CONSO Une Azuréenne a créé un salon de beauté écologique et vegan

Mathilde Frénois

— 

Audrey Satta a transformé sa roulotte en salon de beauté écologique.
Audrey Satta a transformé sa roulotte en salon de beauté écologique. — Les Beautés Vagabondes

Un truck sans diesel. Un salon d’esthétique sans poubelle. Mais une roulotte éco-responsable loin d’être sans conviction. A Grasse, Audrey Satta a lancé Les Beautés Vagabondes, « le premier beauty truck écologique et végan de France » qui allie cocooning et zéro déchet.

« Je suis végane depuis cinq ans, explique Audrey Satta, devenue esthéticienne il y a quinze ans. Je veux travailler avec mon éthique et mes valeurs. » Pour l’objectif « zéro émission de gaz à effet de serre » c’était facile : Audrey Satta a posé sa petite roulotte en bois sur un terrain à Grasse. Pour le « zéro déchet », il a fallu s’adapter.

Toilettes sèches

La Grassoise utilise une matière épilatoire en cire végétale et non en cire d’abeille, des bandes en tissu lavable et non en papier. « Je suis dans un milieu professionnel très éloigné de tout ça.
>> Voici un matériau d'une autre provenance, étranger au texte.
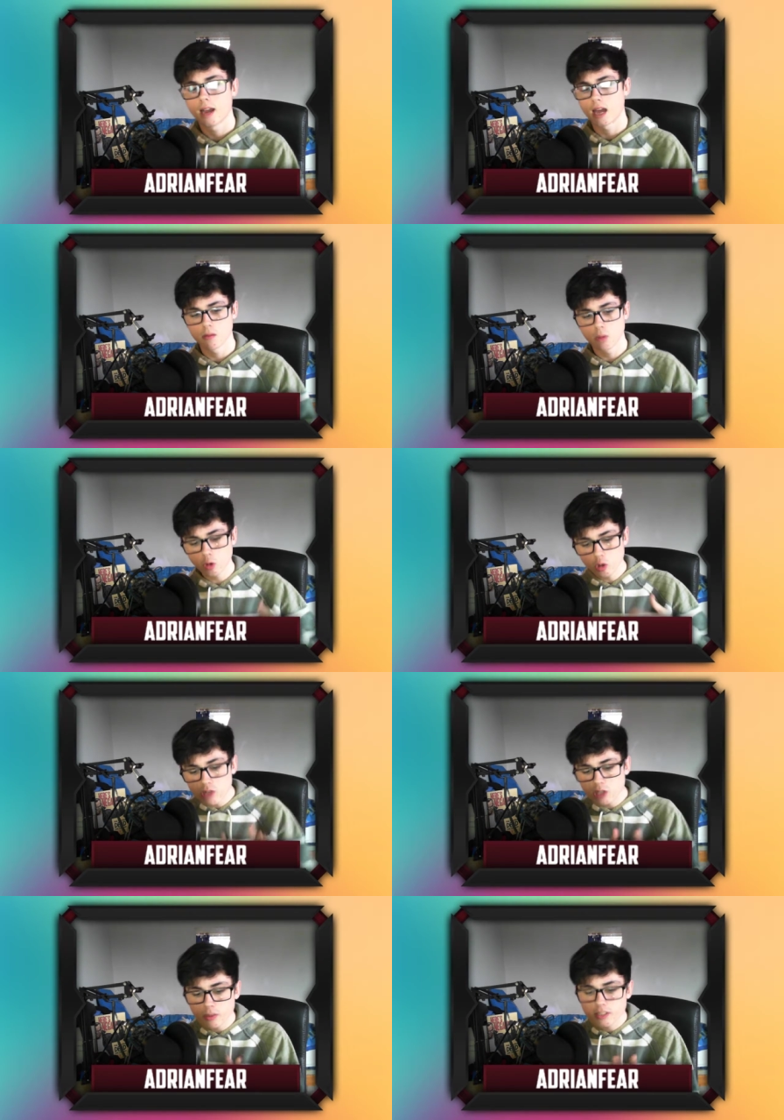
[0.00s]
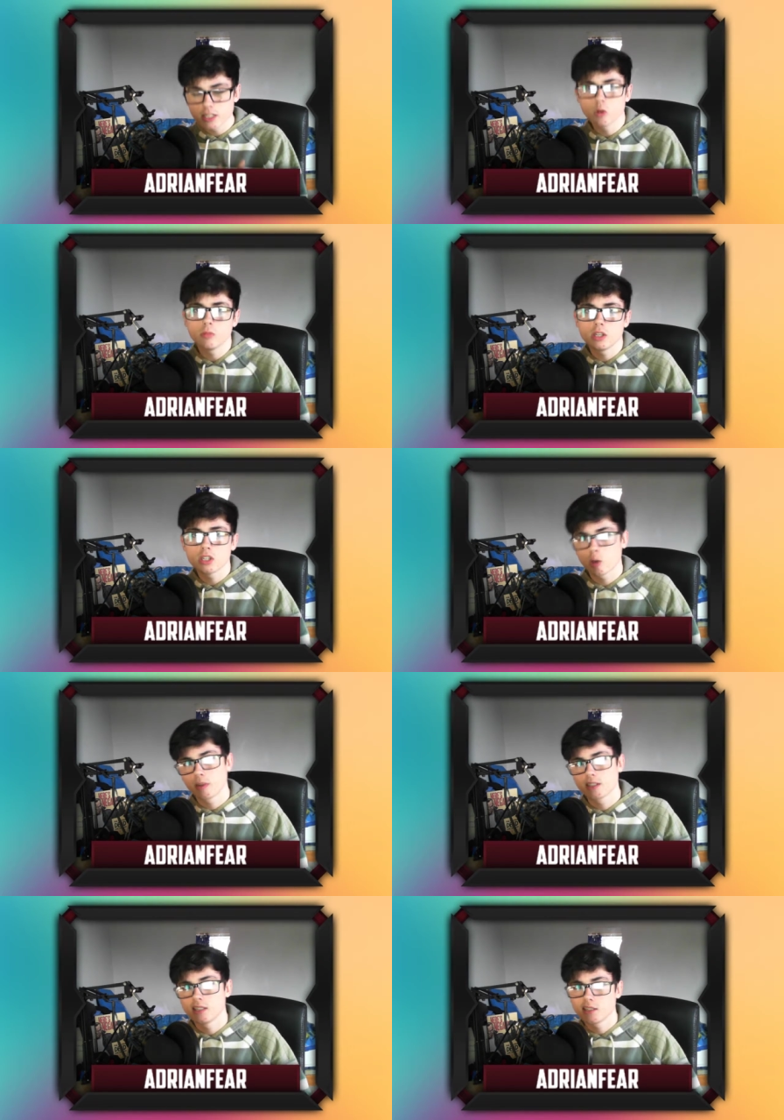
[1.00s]
And I'm not going to be splitting up these
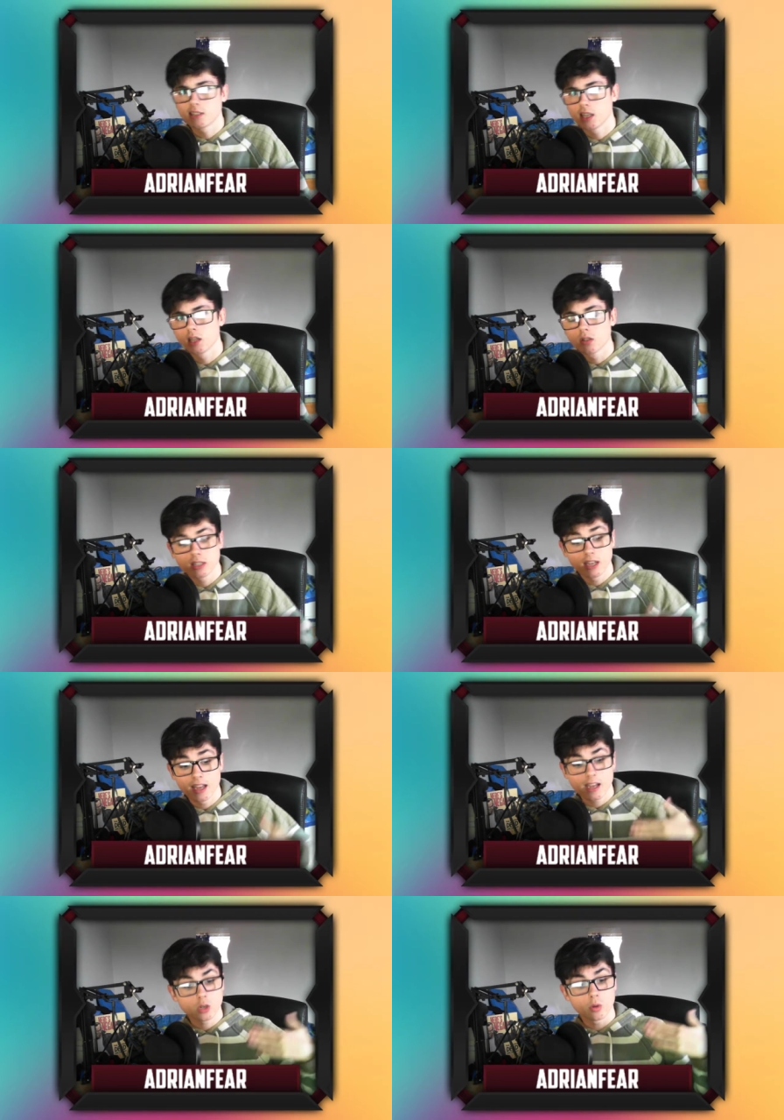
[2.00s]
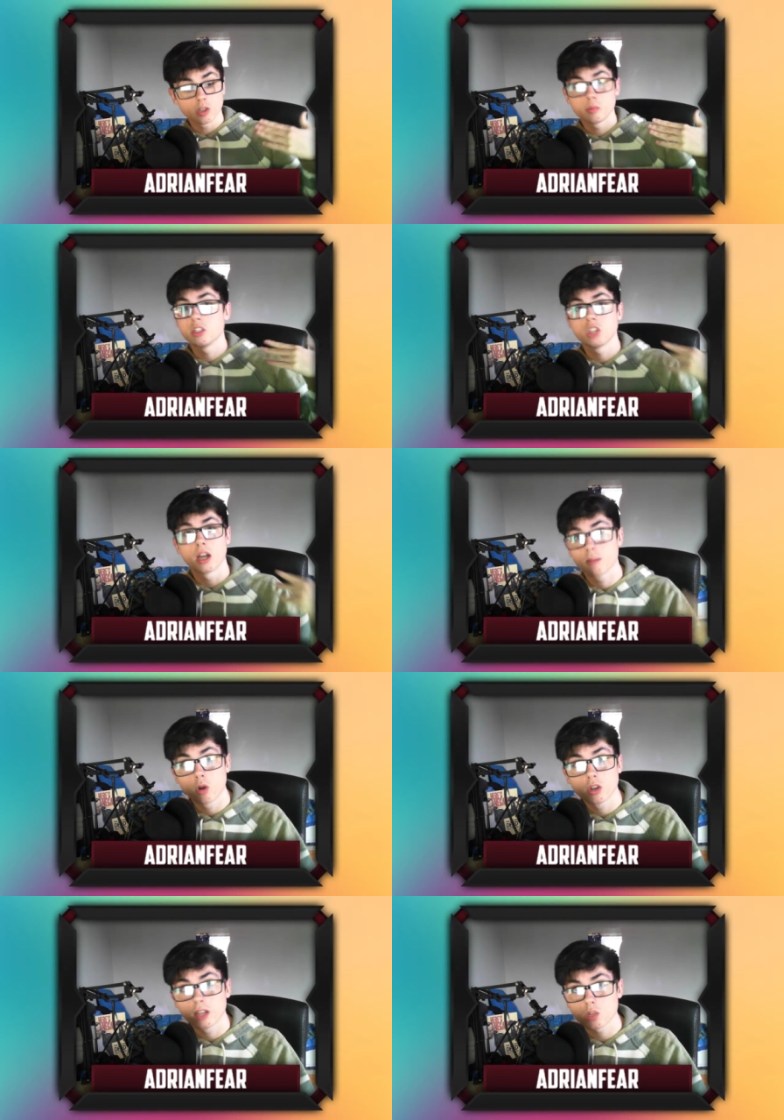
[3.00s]
topics into series. It's going to be Zarnic
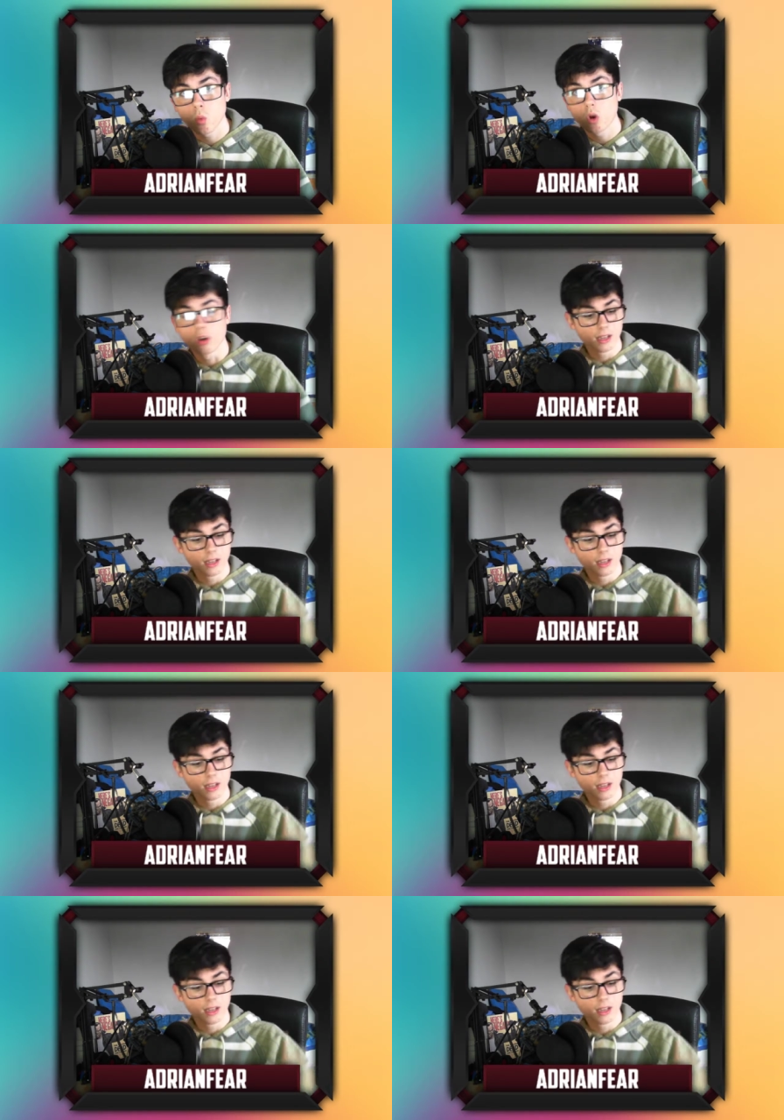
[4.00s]
Podcast 1,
On ne me proposait pas vraiment de solution, dit-elle. Il a fallu les inventer et réclamer auprès des fournisseurs. » Audrey Satta n’utilise pas de coton, mais des petits carrés coupés dans d’anciens linges. Elle ne recouvre pas le lit d’une feuille de papier, mais d’un drap. Elle n’a pas de chasse d’eau, mais des toilettes sèches. « On se rend compte que la meilleure des solutions, c’est de revenir aux fondamentaux de nos grands-mères », affirme-t-elle.
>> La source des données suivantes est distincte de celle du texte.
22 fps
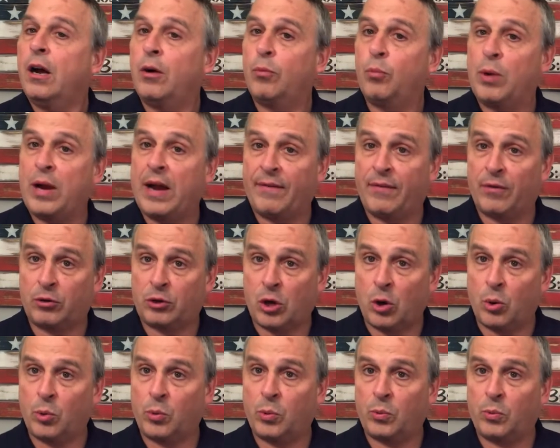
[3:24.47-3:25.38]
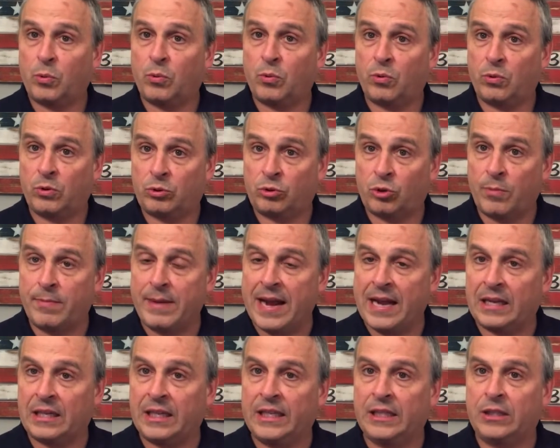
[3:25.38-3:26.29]
We have a go
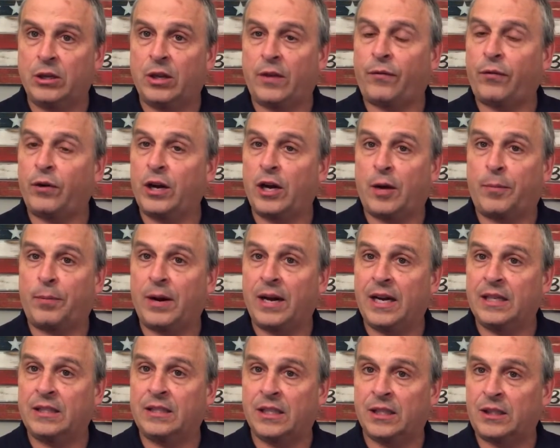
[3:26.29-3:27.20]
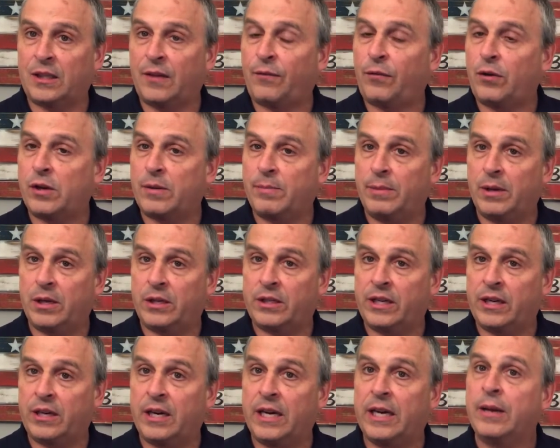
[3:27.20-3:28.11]
dramatically into the free enterprise system for the
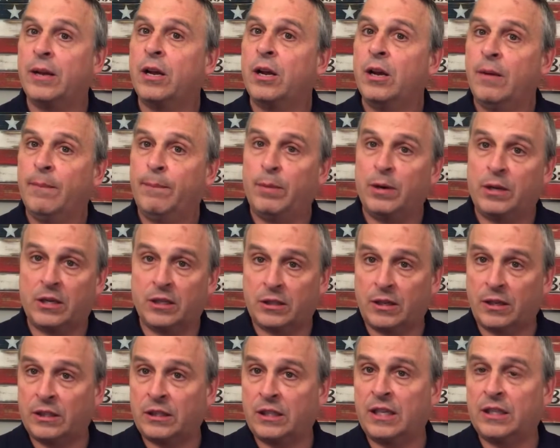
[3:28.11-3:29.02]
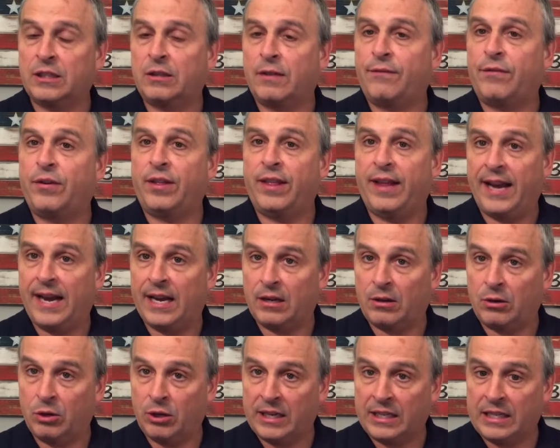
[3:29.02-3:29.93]
military, but there's a system for
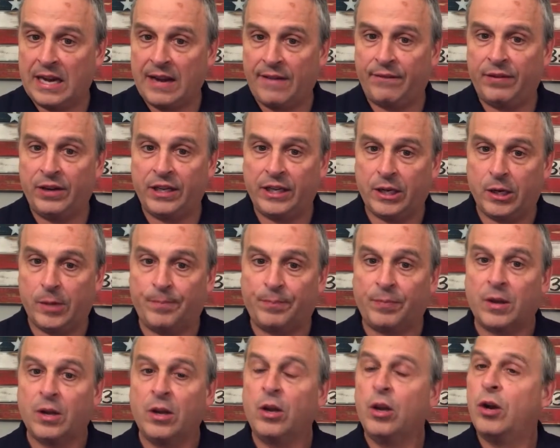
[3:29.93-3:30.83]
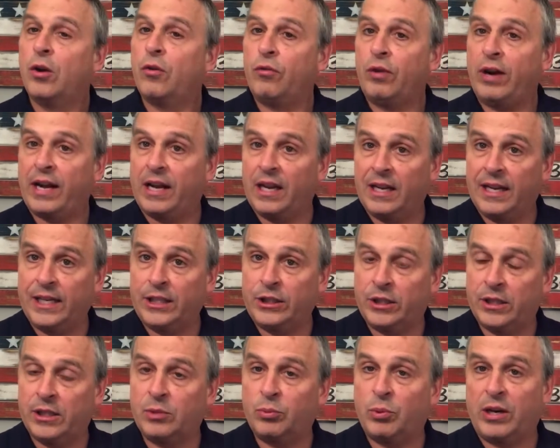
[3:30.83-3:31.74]
that. Look at that video.
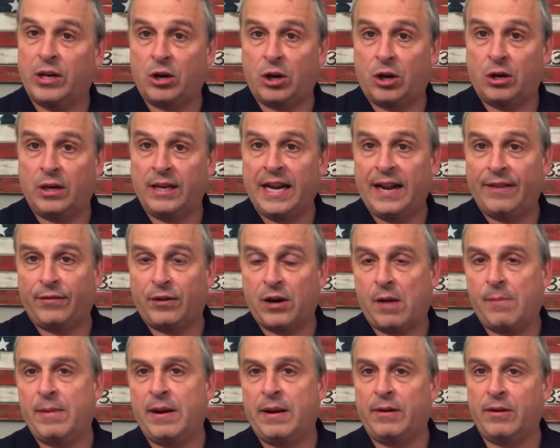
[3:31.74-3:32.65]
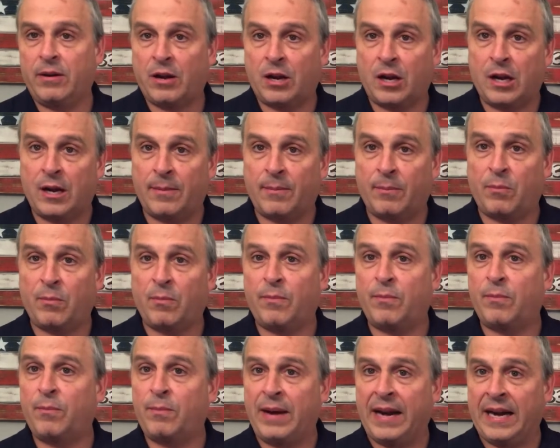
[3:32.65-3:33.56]
Regulations, we currently have government
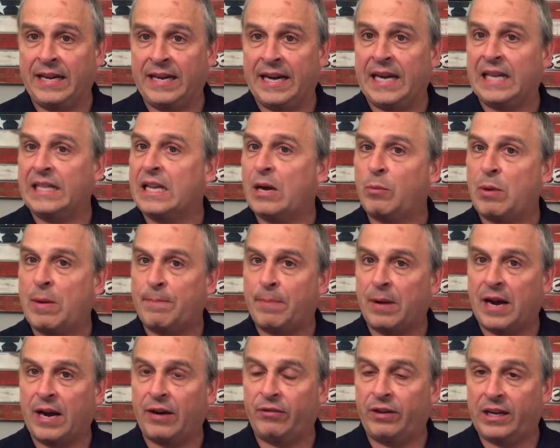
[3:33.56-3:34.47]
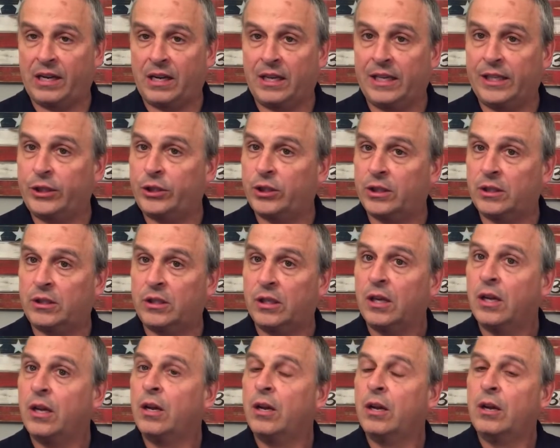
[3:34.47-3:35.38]
mandating that we buy regulations
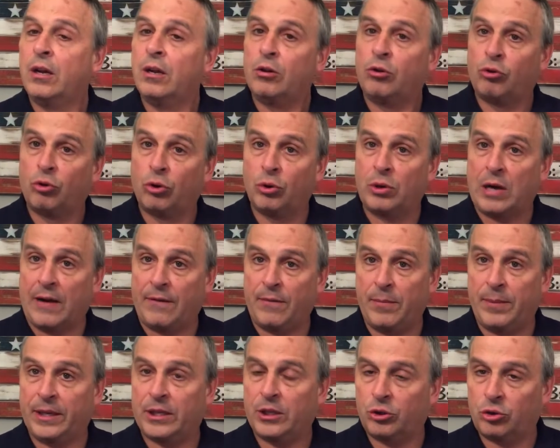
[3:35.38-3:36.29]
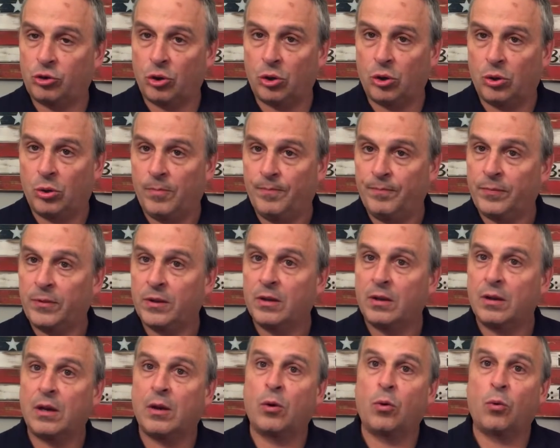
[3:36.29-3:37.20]
through government control.
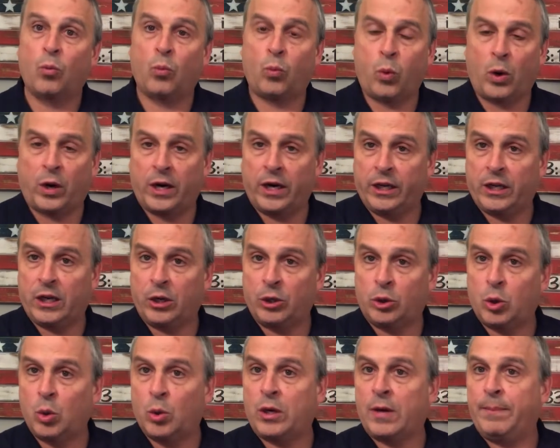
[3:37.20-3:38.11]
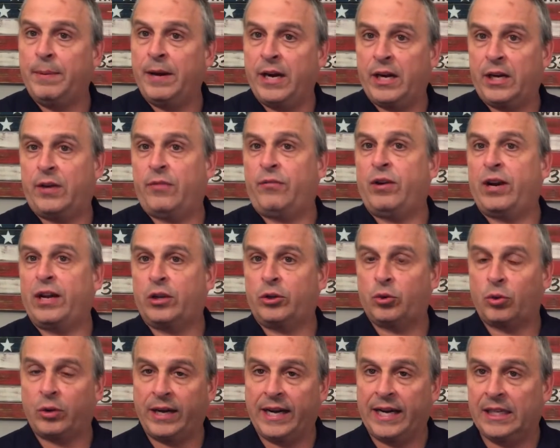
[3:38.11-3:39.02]
We're going to go to a competitive
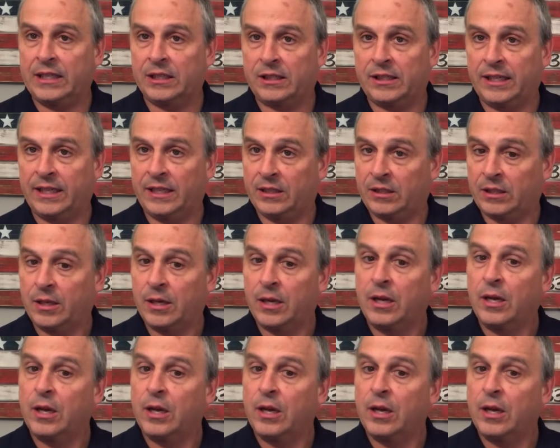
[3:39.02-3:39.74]
regulatory agencies,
Le plus compliqué ? Assurément le vernis. « Je ne pouvais pas me passer des manucures. Pourtant, c’est le pire niveau composition, fait-elle remarquer. Il a fallu dénicher des marques françaises qui proposent des produits cleans et sans perturbateurs endocriniens, non traités et végans. » Et pour emporter toutes ces astuces à la maison, Audrey Satta vient de lancer des ateliers, pour apprendre la fabrication de cosmétiques naturels maison, « des crèmes sans beurre de karité et sans huile de coco » : « Tout le challenge est là : proposer du local. Ici les gens travaillent la fleur. On en extrait le meilleur. » Pour éviter le pire pour la planète.